I am authorized to state that Judges CLARK and STOLZ concur in this dissent.NOTES
 Since the petitioner's conviction is being set aside for insufficiency of the evidence to support his conviction, the Double Jeopardy Clause of the Fourteenth Amendment precludes his retrial. See, Burks v. United States, 437 U.S. 1, 98 S. Ct. 2141, 57 L. Ed. 2d 1 (1978); Greene v. Massey, 437 U.S. 19, 98 S. Ct. 2151, 57 L. Ed. 2d 15 (1978).
 The standard of proof, proof to the satisfaction of the jury, is equivalent to proof by a preponderance of the evidence. Therefore, the burden is on the petitioner to do more than present "some evidence" to contradict the presumption. He bears the burden of persuasion on the question. See, State v. Hankerson, 288 N.C. 632, 220 S.E.2d 575, rev'd on other grounds 432 U.S. 233, 97 S. Ct. 2339, 53 L. Ed. 2d 306 (1970).
 The court does not hold that the jury may not be instructed that they may infer unlawfulness and malice from the proven fact of an intentional homicide in all cases. The duty may be placed upon the accused to produce some evidence of excuse, justification or mitigation before the obligation devolves to the prosecution to prove unlawfulness and malice beyond proving an intentional homicide. See Mullaney, supra, n. 28; State v. Hankerson, 288 N.C. 632, 220 S.E.2d 575, 589 (1977). In this case, however, the petitioner did adduce sufficient evidence of self-defense or justification to trigger the prosecution's burden to prove unlawfulness and malice.

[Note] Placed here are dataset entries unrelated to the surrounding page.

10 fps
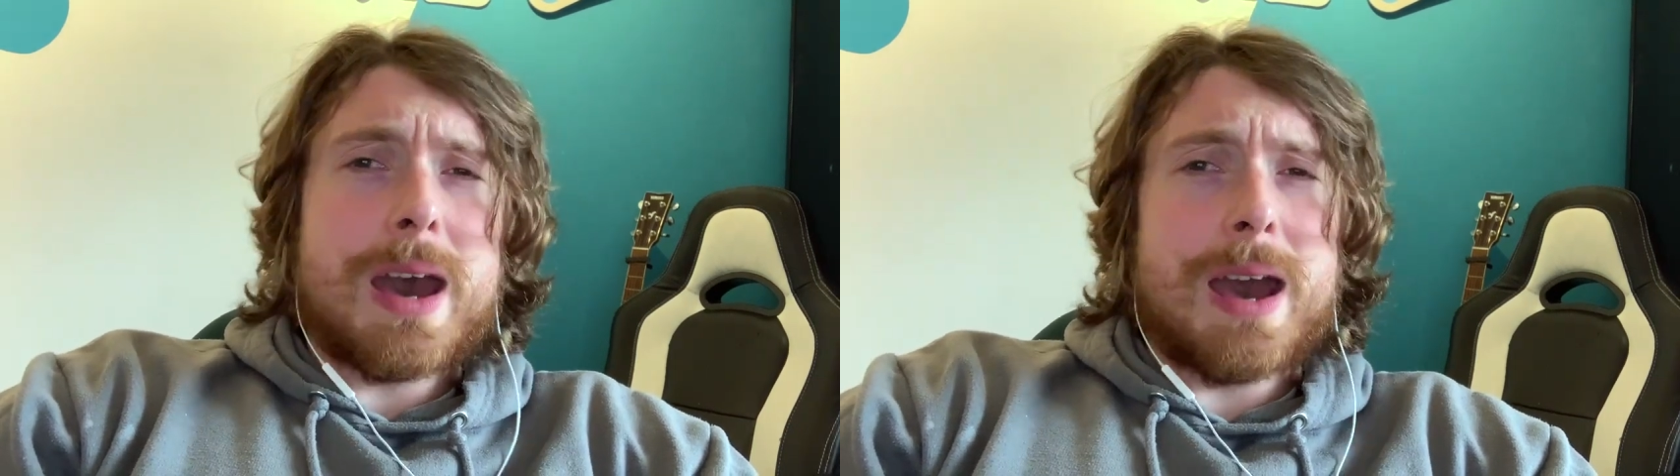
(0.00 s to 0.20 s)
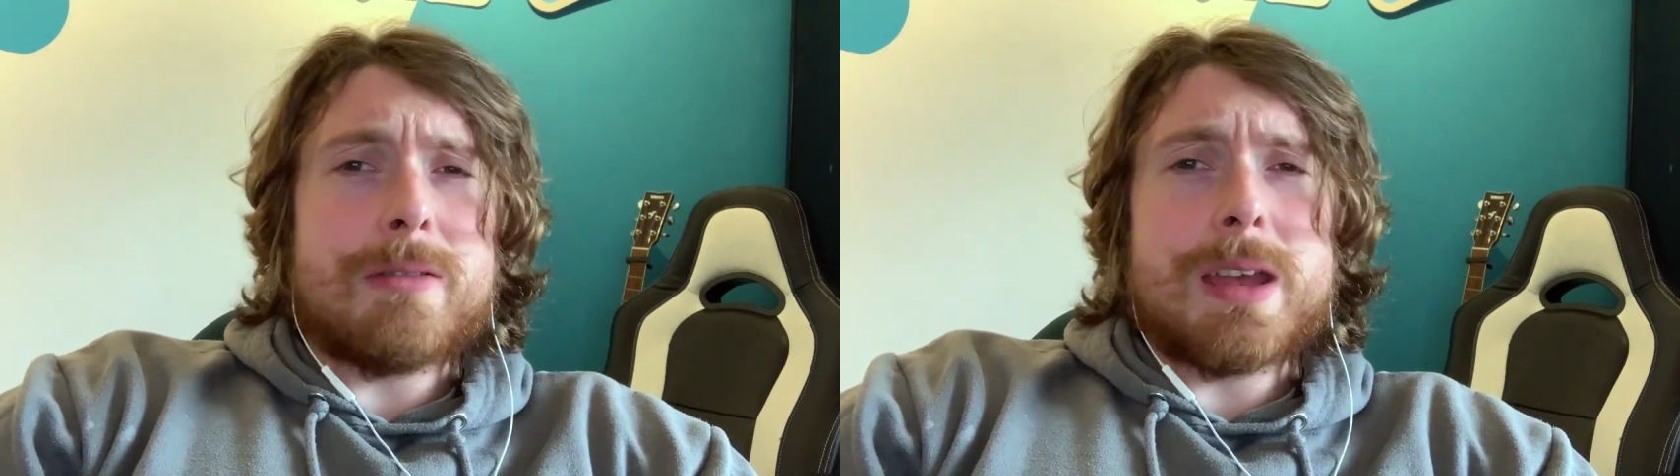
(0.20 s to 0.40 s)

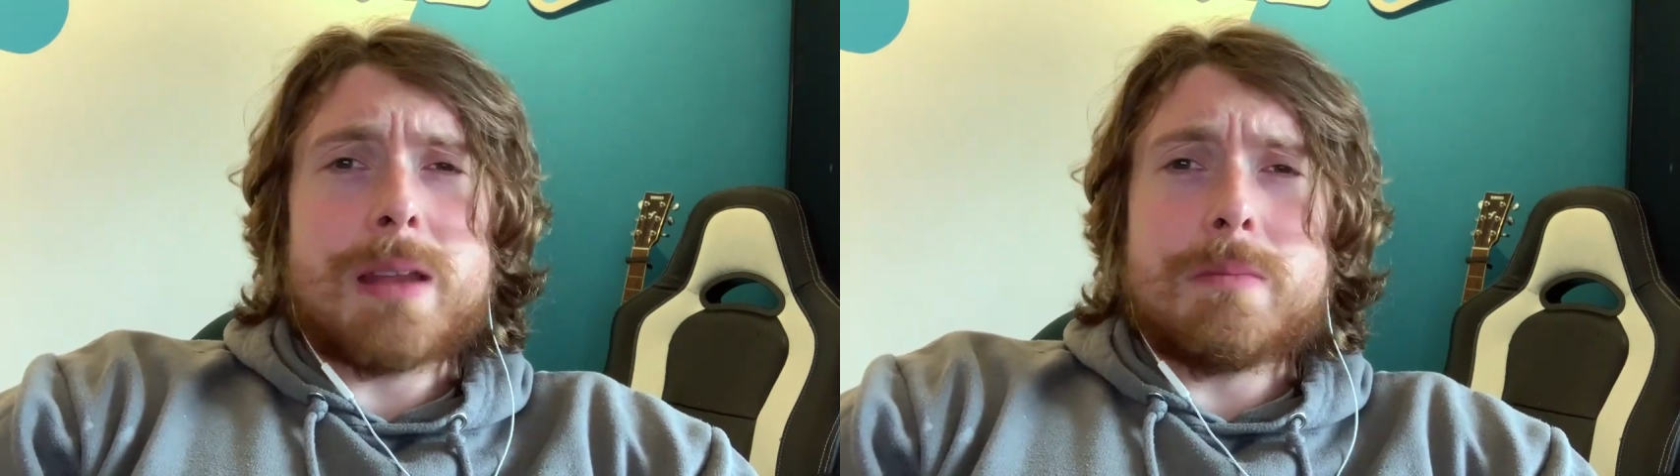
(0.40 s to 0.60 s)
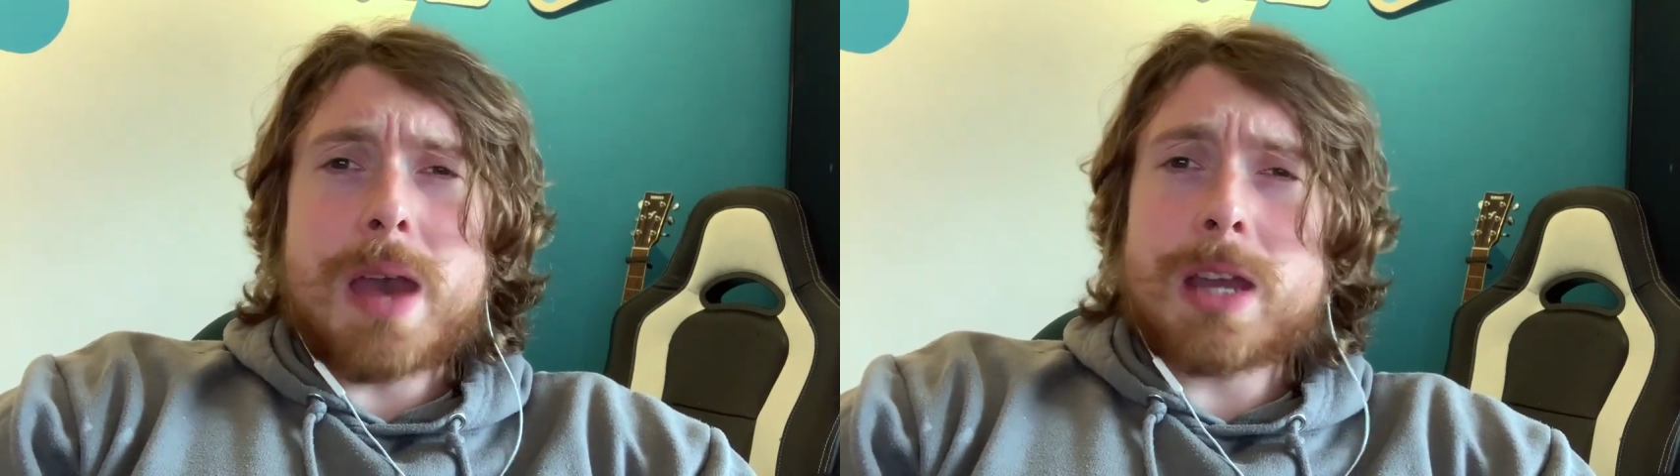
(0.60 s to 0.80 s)
Harry
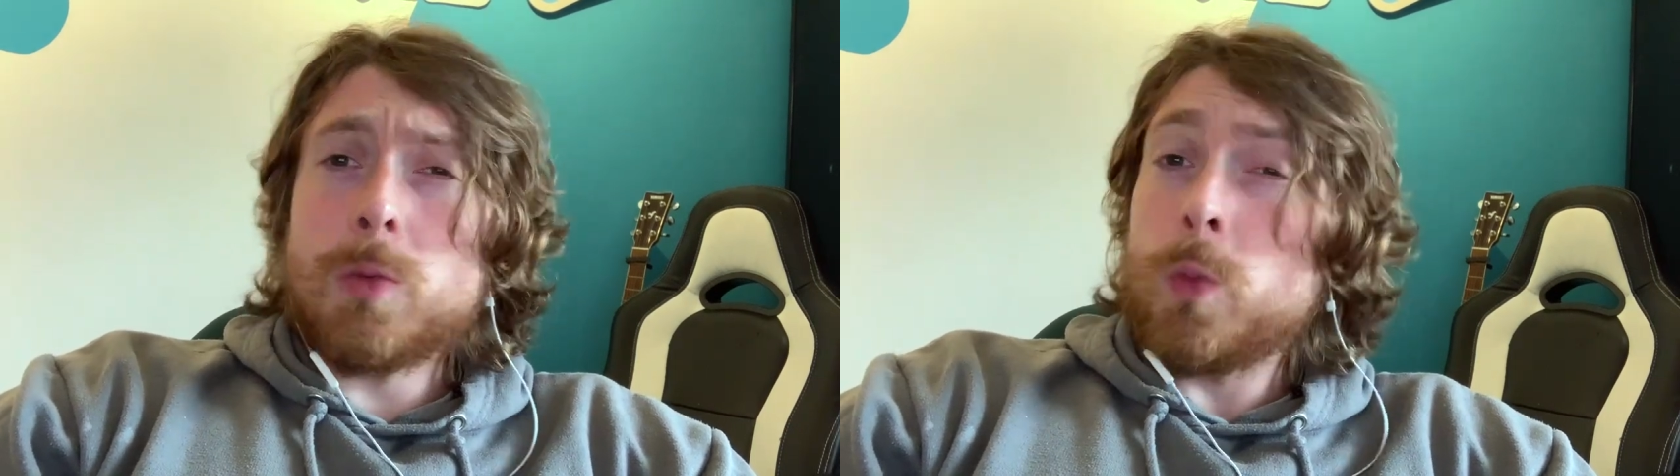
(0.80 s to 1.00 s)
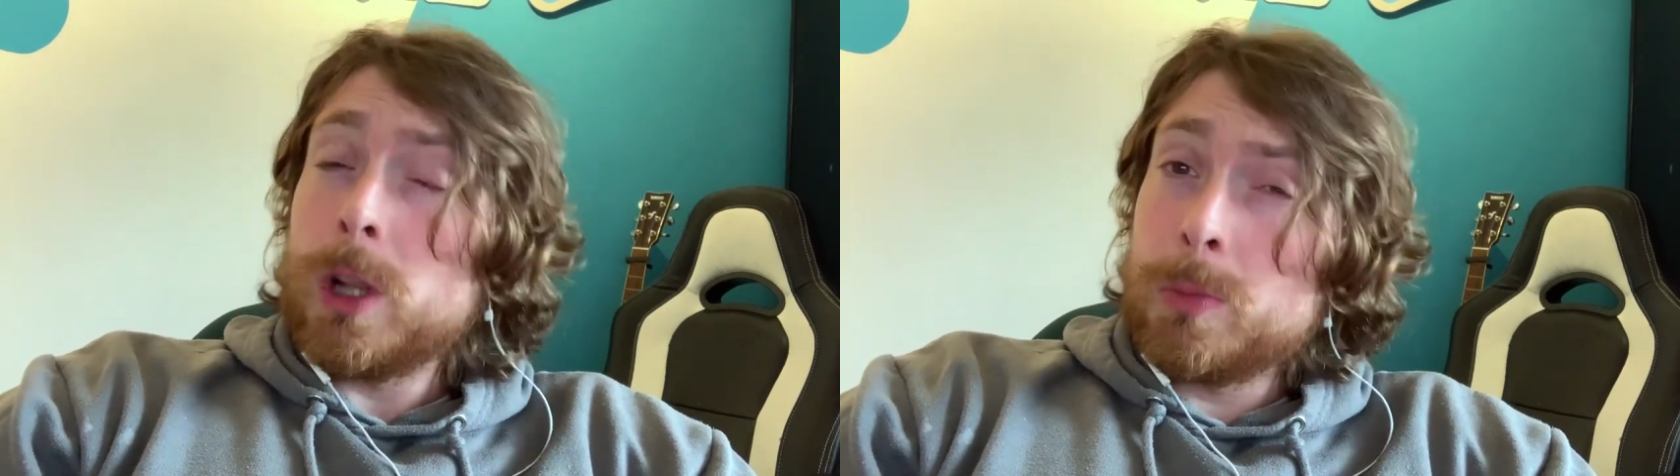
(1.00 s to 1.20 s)
and
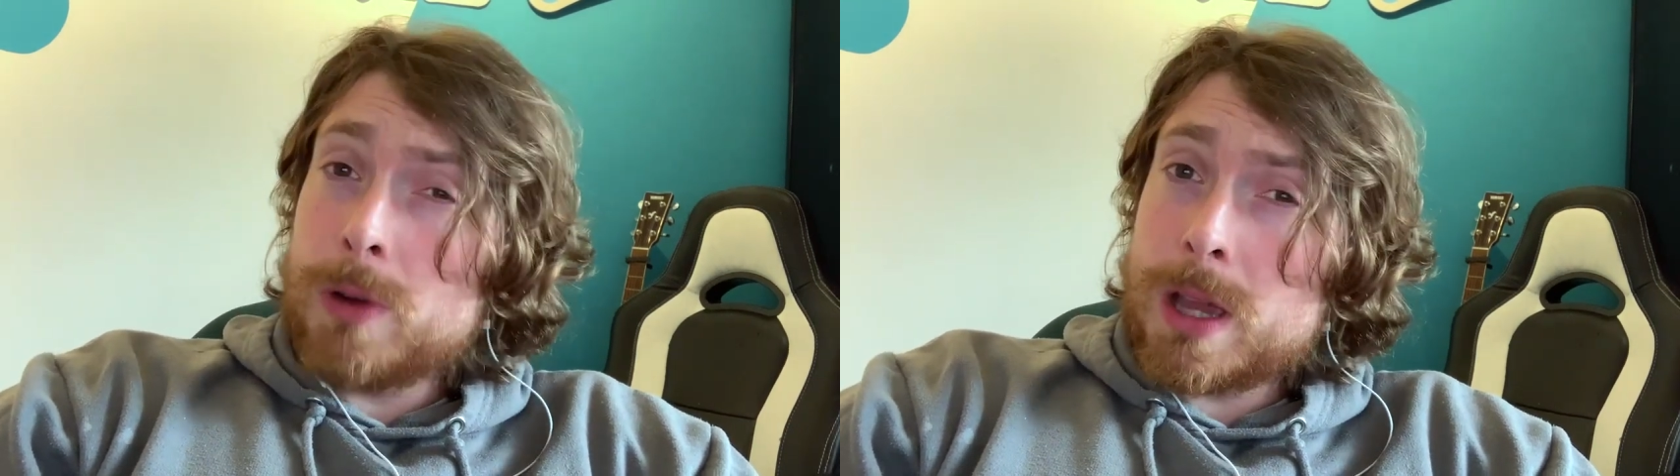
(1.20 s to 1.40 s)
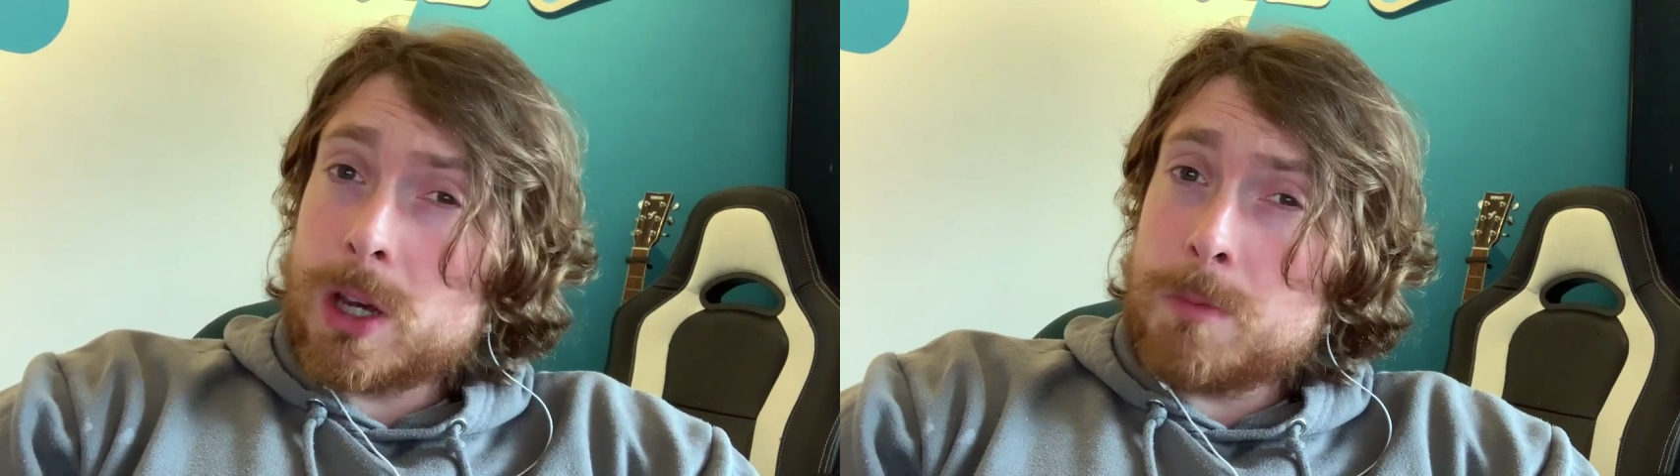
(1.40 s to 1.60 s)
Meghan will
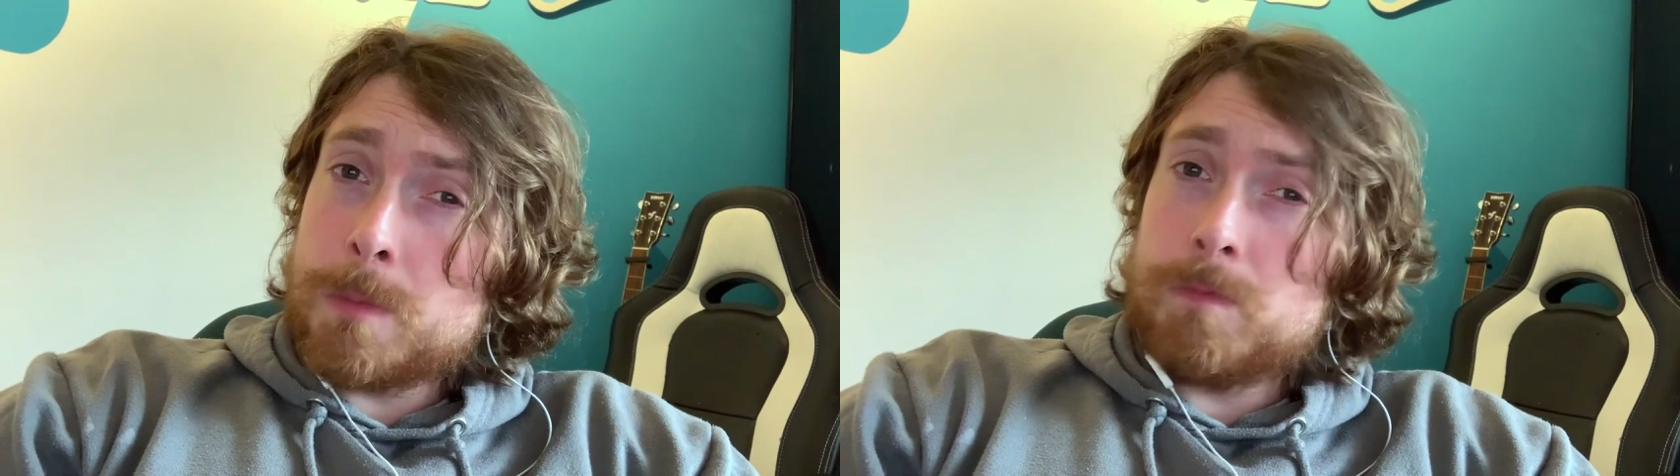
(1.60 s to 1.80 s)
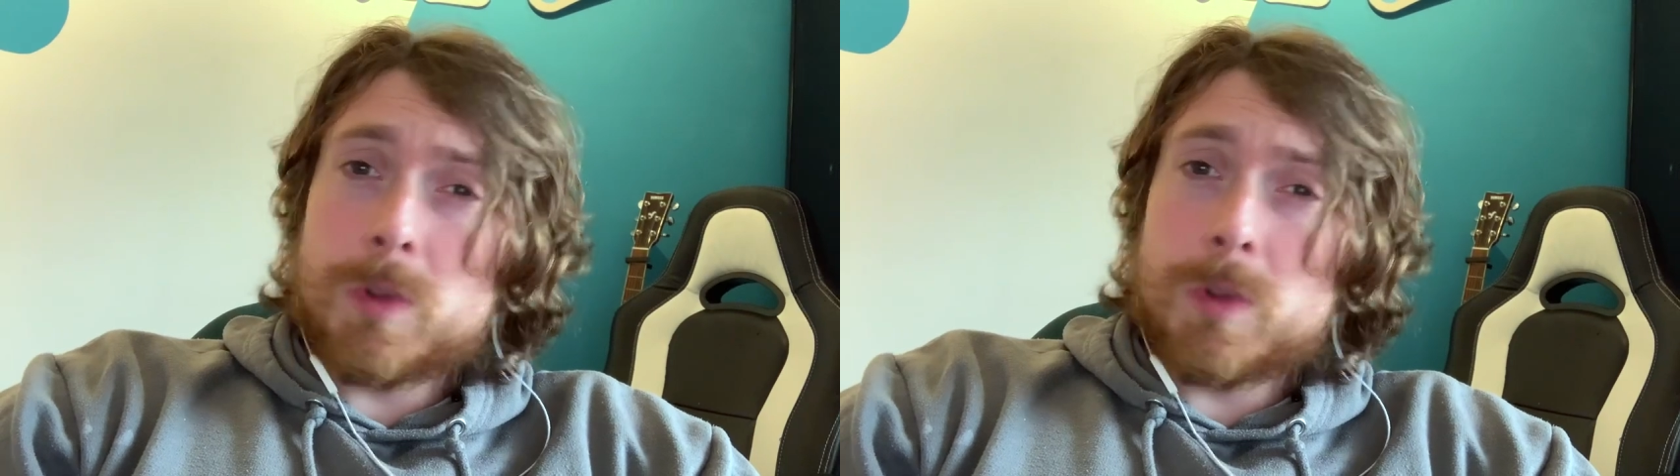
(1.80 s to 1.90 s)
break up?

 The respondent argues that since the petitioner was convicted of voluntary manslaughter rather than murder, Mullaney and its progeny are inapplicable because self-defense and justification bear no direct relationship to the elements of voluntary manslaughter. Under Georgia law, Ga.Code Ann. § 26-1102, voluntary manslaughter disposes of only the malice aforethought element of murder but retains the "unlawfulness" element. Self-defense or justification, therefore, is also a defense to voluntary manslaughter. Johnson v. State, 137 Ga. App. 740, 224 S.E.2d 859, vacated and remanded, 237 Ga. 276, 227 S.E.2d 345, rev'd on other grounds 140 Ga.App. 343, 231 S.E.2d 75 (1976); Reeves v. Reed, 452 F. Supp. 783 (W.D.N.C. 1978).

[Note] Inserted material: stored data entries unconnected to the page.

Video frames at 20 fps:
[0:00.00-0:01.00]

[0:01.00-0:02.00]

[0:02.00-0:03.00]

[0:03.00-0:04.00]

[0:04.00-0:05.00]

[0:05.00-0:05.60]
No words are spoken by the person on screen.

 Although Johnson was vacated by the supreme court, 237 Ga. 276, 227 S.E.2d 345 (1976), and reversed on remand by the court of appeals, 140 Ga.App. 343, 231 S.E.2d 75 (1976), on the ground that a supreme court decision abolishing all burden-shifting charges had prospective application only, see State v. Moore, 237 Ga. 269, 227 S.E.2d 241 (1976), the holding was never disapproved. This court feels constrained to adopt the first Johnson decision especially since the United States Supreme Court has held that state courts might apply changes in state decisional law precipitated by Mullaney retrospectively. Hankerson v. North Carolina, supra. See also Commonwealth v. Lynch, 477 Pa. 390, 383 A.2d 1263 (1978).

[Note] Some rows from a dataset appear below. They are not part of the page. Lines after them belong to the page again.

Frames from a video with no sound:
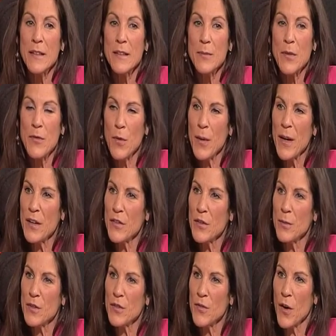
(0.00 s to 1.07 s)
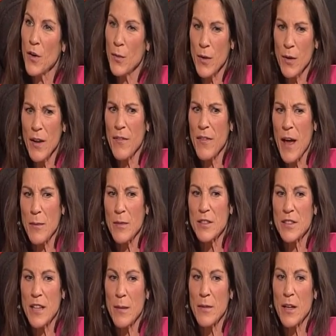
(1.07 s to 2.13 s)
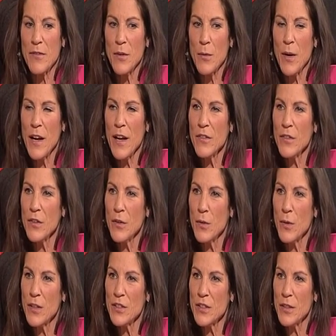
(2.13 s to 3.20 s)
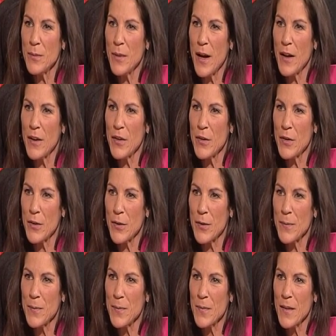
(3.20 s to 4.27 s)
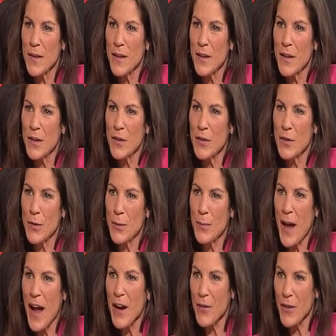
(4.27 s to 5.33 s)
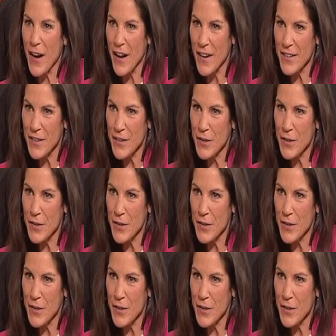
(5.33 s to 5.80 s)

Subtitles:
Before we get too much farther, we don't have that much time left. I want to ask you a question about your background.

 See Berrier v. Egeler, 583 F.2d 515 (6th Cir. 1978) (absence of self-defense is an element of murder under Michigan law which prosecution must prove); In re Doe, R.I., 390 A.2d 920, 925 (1978) (". . . Mullaney prohibits a state from placing the burden of persuasion on the defendant to prove that he acted in self-defense."). But see Frazier v. Weatherholtz, 572 F.2d 994 (4th Cir. 1978); Williams v. Mohn, 462 F. Supp. 756 (N.D.W.Va.1978) (under West Virginia law self-defense is an affirmative defense not directly related to any elements of the crime).